待ち合わせ
「来ない…」
この前、次の約束をして別れた相手が来ない。
そういえば、その前の時も約束したのに、その日には来ないで、"あっち"の指定した日時と場所に行った。
しかも、"あっち"の指定した通りでも、かなり遅れてきた。
何をしていたのかと聞くと、
「ゲームをやっていた。出発まで少し時間が出来たので、思わずライトノベルも読んでいたら、約束した時間を過ぎていた。とりあえず、来たけど、居てくれてよかった。」
もう、何度繰り返したか分からないくらい。
いつも同じ返答。
"あっち"の部屋に乗り込んで、本当なのか見てみたいくらい。
こっちも仕事もあるし、将来のことも考えたいけど、無理だろうな。
でも、もう会えなくなるから最後に会いたかった。
でも、案の定、いつもと同じ。
こっちは指定した日時と場所に来たことがない。
これが最後という事は言っていない。
きっとショックを受けるだろうから。
"あっち"の両親には、このことを既に話してある。
うちの両親と"あっち"の両親は、高校の同級生同士の親友ということが分かったのは、つい最近だ。
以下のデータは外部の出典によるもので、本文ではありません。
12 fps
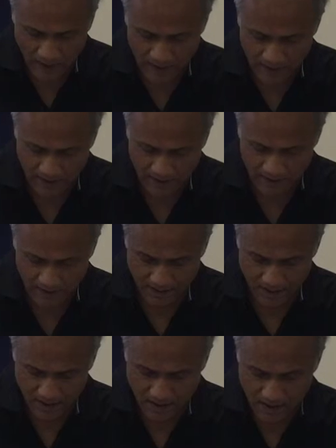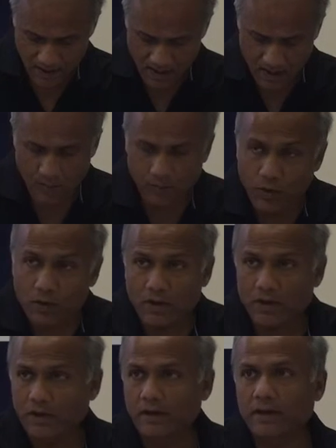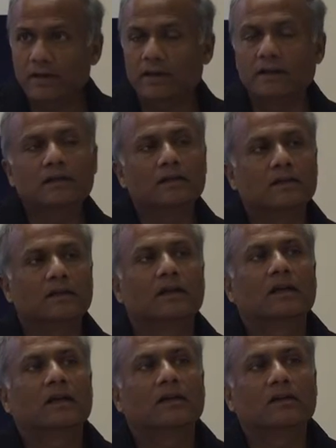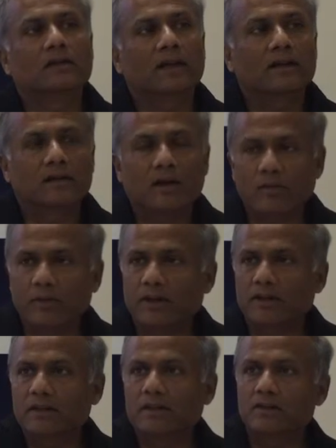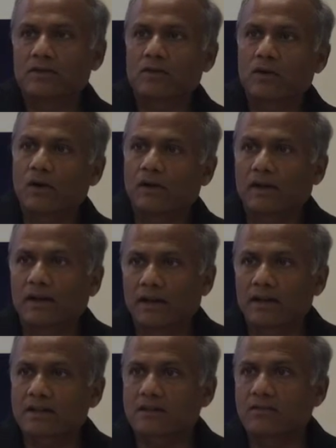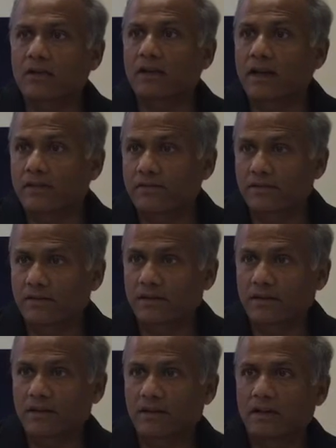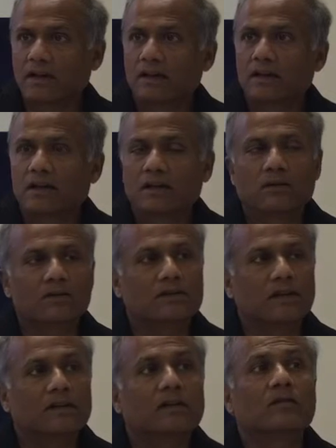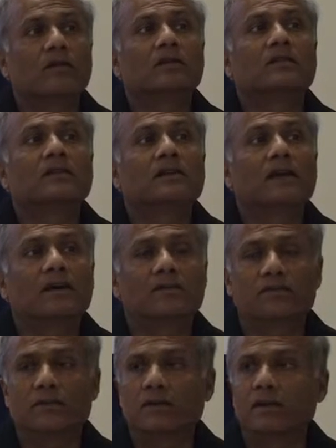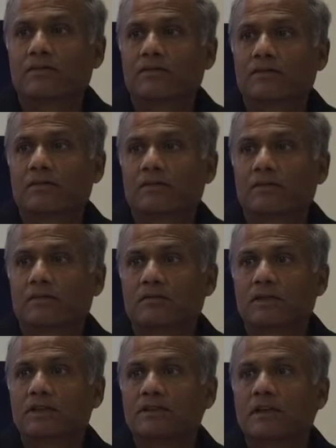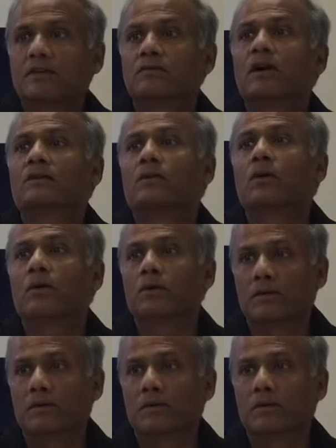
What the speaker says: There is a book written on that topic. Is called Lust for Life. Was written on the life of Vincent van Gogh.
両親は、いつか気づくと思ったと言っていたが、この段階まで気が付かなかった。
結局、仕事のことで相談した時に、自分の覚悟を話したら、両親が複雑な顔をして暴露した。
今の仕事を辞めて、新しい仕事をする。
しかし、この場所ではできない。
これから行く場所からは、逃げられない。
”ここ”に戻るという逃げの選択肢がある状態では、仕事の成功は望めない。
ある意味、両親を捨てて、友だちを捨てて、大好きだけどいい加減な"あっち"も捨てていく。
待ち合わせ時間から1時間経った。
待ち合わせ場所は、港を選んだ。
乗船する船は特殊な船で、乗客はいない。
自分すらも乗組員だ。
そう、船に乗った瞬間、仕事の開始だ。
船は目的地に運んでくれるだけではなく、そこでの仕事のサポートもしてくれる。
同じ乗組員は、仕事の同僚であり、先輩であり、上司でもある。
学ぶことは多く、目的地に着くまでに、全てを終わらせないといけない。
乗船時刻が来た。
結局、"あっち"は来なかった。
船に乗ったと同時に船が出航する。
見送る者はいない。
両親とは、自宅を出るときに別れを済ませた。
"あっち"…生まれてから大学まで一緒だった幼なじみの子。
大学生の時に、不可思議な絵と意味不可解な小説で小説家の仲間入りとした…と"あっち"は言っていたが、本当は違うだろ。スピリチュアル系に絶大な影響力を持つ、宇宙人を通り越した高次元人と言われているのを知っているぞ。
それでも、小さい頃から好きな子でもあった。
だから、性格は分かっていた。
待ち合わせには来ないだろうということも。
船は既に陸から離れ、出港した場所は分からなくなっている。
陸上では見えない、多くの星を見ながら、船は目的地に向かって進んでいく。
***
時々思うことがある。
"あっち"は、今、何をしているだろうと…
もちろん、それを知るすべはない。